I've written fuel estimation software for 747 cargo planes for one particular airline. Pilot would relay all of the info about plane identity, route, load and destination, fuel estimate would be computed externally and then be sent back through text message or voice call, pilot would then do his own check. This is really not something you want to get wrong, having multiple go-arounds or a late abort to an alternate for whatever reason should never result in a low fuel condition.

Obviously planes already leaving the gates are fueled up so that's most likely not the case here but that's one example of how those systems can be still integrated. Now, today - with far more computing power - it is very well possible that that whole system runs on the plane side, but the amount of external data and various exceptions and almanac information that was pulled in for those computations was pretty impressive. Most likely that sort of thing is now done on an iPad or something similar.

You're right -- that's what I was trying to say. There are all sorts of external systems tied into flight planning and operations, but once the plane has left the gate the plane should contain everything important already.

Thus, the only reason to recall a plane that's pushed back already would be to avoid problems that would occur only after it has landed. I would be surprised if the external systems were needed for the flight itself.

These aren't a concern to the business processes.

The 777 has automated presentation of some relevant electronic checklists but these definitely are NOT automated because the whole point is human-attended verification.

> The system manages flight information like crew scheduling, weight-and-balance calculations, and aircraft movement logs

You wouldn't want to fly an airplane whose weight and balance has been miscalculated (or maybe properly calculated but can't vet if it has)

https://en.wikipedia.org/wiki/Cubana_de_Aviación_Flight_0972

https://en.wikipedia.org/wiki/Air_Midwest_Flight_5481

Even if the weight balance and loading are OK, it might be because other flights at the destination are being delayed at their gates and there won't be any gate for the aircraft when it arrives.
By the time they have pushed out the weights are already accounted for.
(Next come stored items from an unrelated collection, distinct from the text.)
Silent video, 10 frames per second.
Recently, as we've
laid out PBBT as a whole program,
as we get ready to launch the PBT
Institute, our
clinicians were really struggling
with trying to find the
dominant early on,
It's part of the checklists that come before taxiing.
As long as the planes don't leave, the airline will know exactly where staff and equipment are: right where they were when the system broke. Once things get moving it becomes really complicated to figure out where everything is again.
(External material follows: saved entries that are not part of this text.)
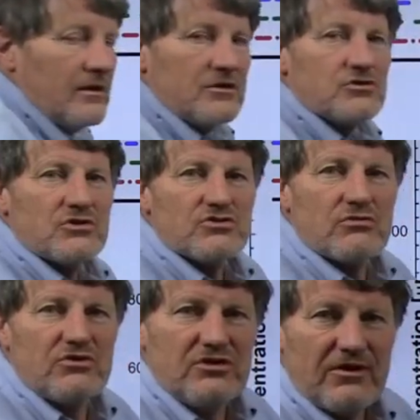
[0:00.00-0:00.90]
is because
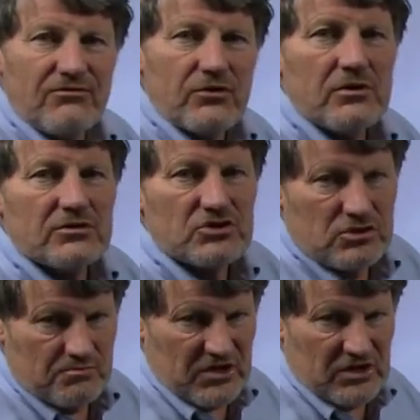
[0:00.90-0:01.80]
they're different
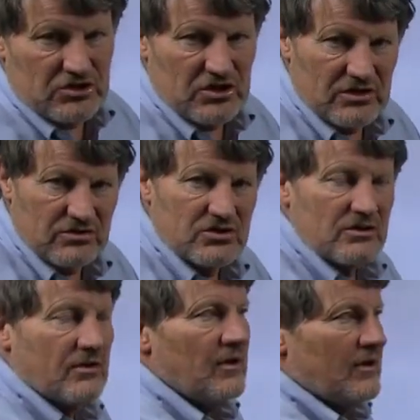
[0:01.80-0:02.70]
species.
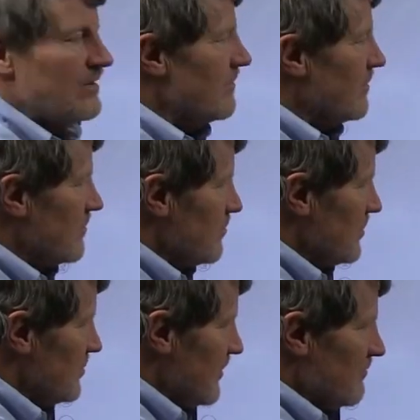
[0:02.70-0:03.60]

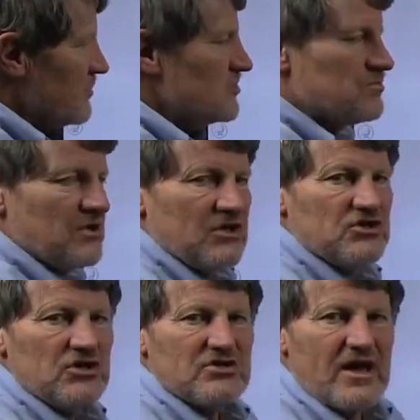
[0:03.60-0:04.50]
Different
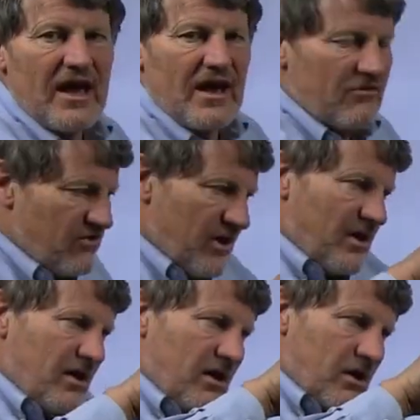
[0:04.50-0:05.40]
species have
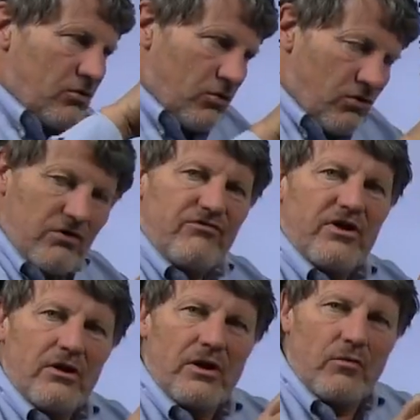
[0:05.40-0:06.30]

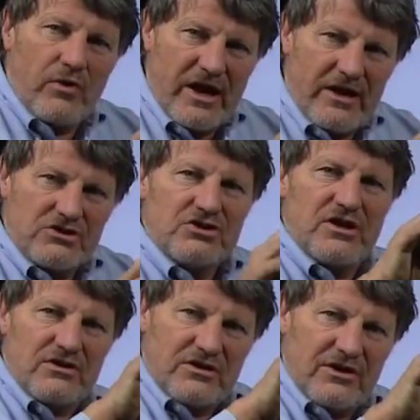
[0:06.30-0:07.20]
chlorophyll arranged
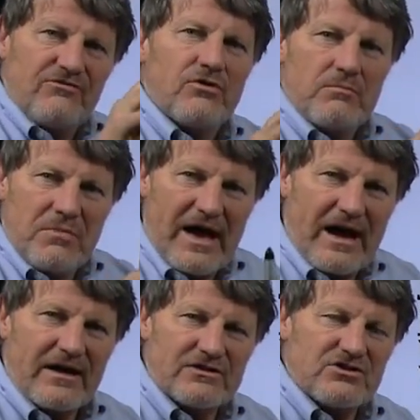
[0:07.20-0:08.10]
in different
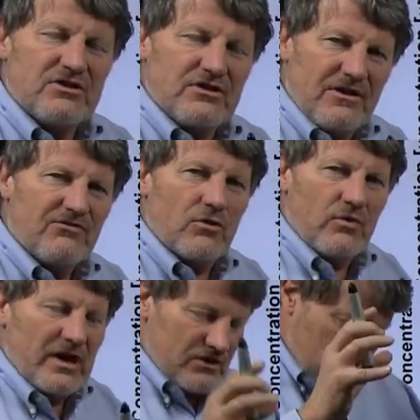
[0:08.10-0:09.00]
packets in different
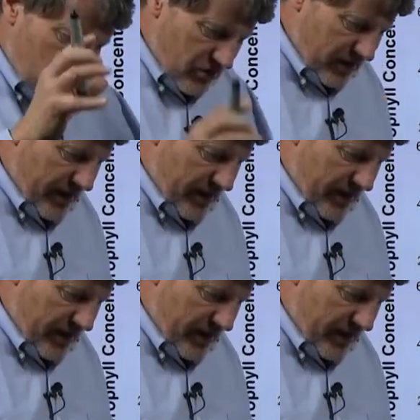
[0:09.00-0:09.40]
ways, so the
During previous similar outages it has taken days to track down staff and equipment once the systems are up again. During this time delays and cancellations continue. It's possible the system is much faster to bootstrap given correct locations of things from the start.

There are several regulatory, financial, and other business processes that must occur for commercial jets to fly. They can't just put fuel, pax, luggage, and crew on-board and send them on their way without recording data in various systems.
I'm guessing the system handled sensitive/critical flight information:

>The system manages flight information like crew scheduling, weight-and-balance calculations, and aircraft movement logs.

The relevant critical information would probably be copied to pilots already. I suspect it has more to do with what happens after landing.
You seem to know more about this than me, so what about the "aircraft movement logs" part? I would think it'd be hard to copy that to the pilots ahead of time, given you haven't logged it yet. (Or am I misunderstanding the type of "movement logs" here?)

But your other comment seems more likely: keep the people/equipment where they are to reduce the recovery time down the road.

I would guess that refers to entering records when the plane takes off and lands, to keep track of where it is. I.e. not information that would be used in flight -- at least not critical information!

Obviously air traffic control wants to know the exact location of the plane but they have radar and the airplane has a transponder for that purpose. I don't know if the airline cares so much, other than the estimated arrival time to account for delays.